*EXERCISE DESCRIPTION*
Every record below, from first to last, should be copied exactly; leave the pictures out.

Dataset entries

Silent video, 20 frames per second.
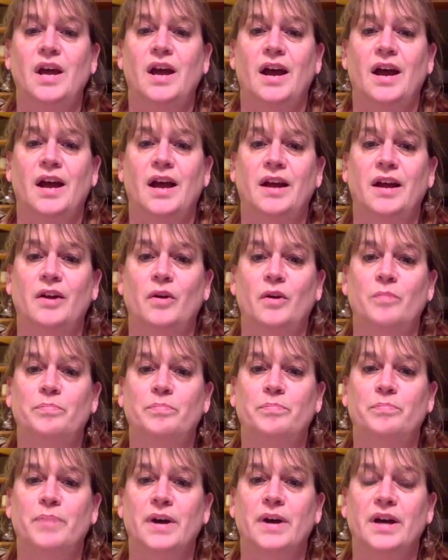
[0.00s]
I hope
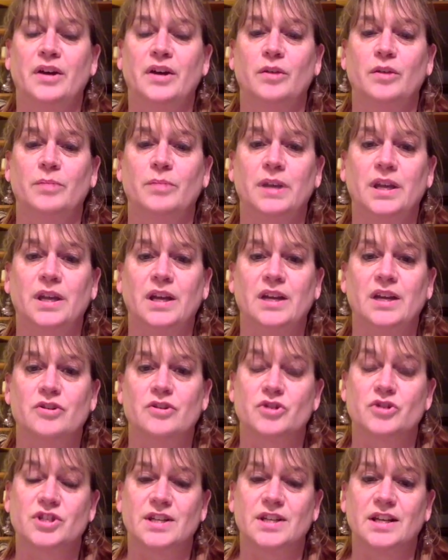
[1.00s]
you'll be
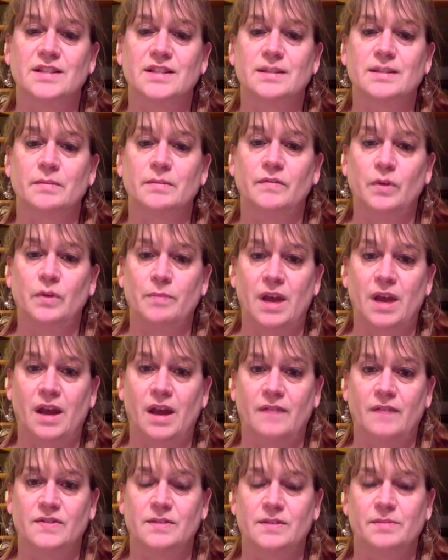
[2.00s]
interested in. Some of you may
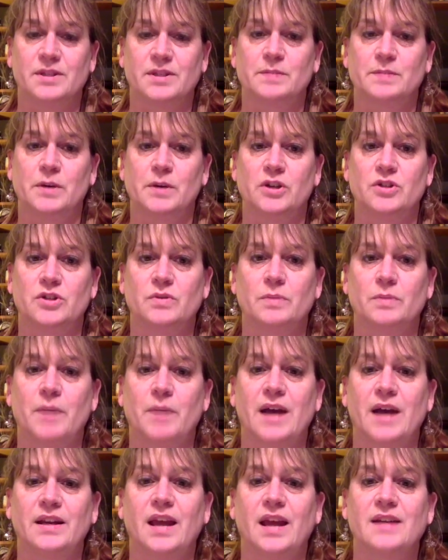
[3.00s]
have some experience with
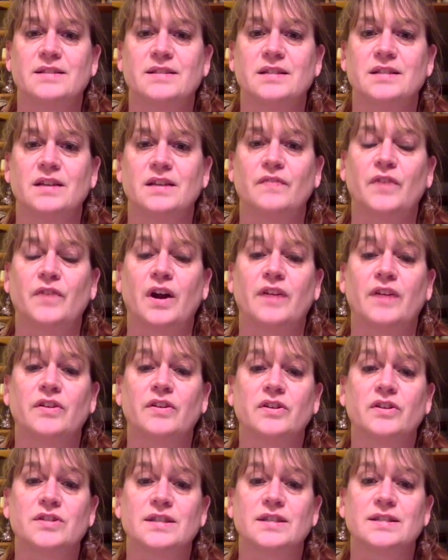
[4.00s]
podcasting. For
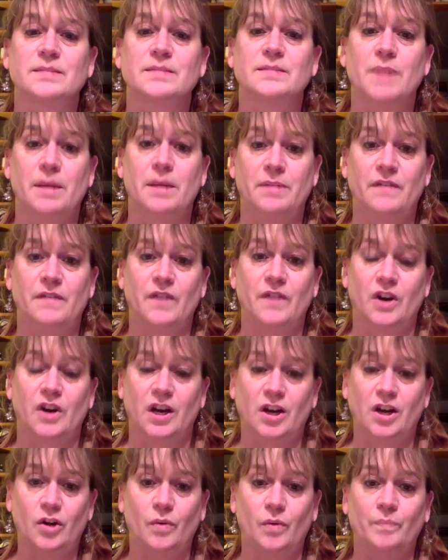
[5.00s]
others, this may be very
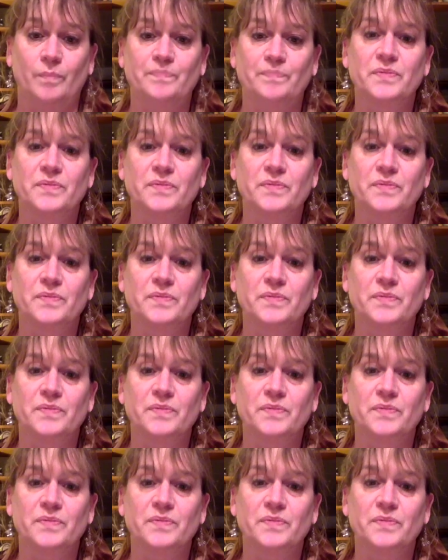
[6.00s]
new.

*OUTPUT OF THE EXERCISE*
Silent video, 20 frames per second.
[0.00s]
I hope
[1.00s]
you'll be
[2.00s]
interested in. Some of you may
[3.00s]
have some experience with
[4.00s]
podcasting. For
[5.00s]
others, this may be very
[6.00s]
new.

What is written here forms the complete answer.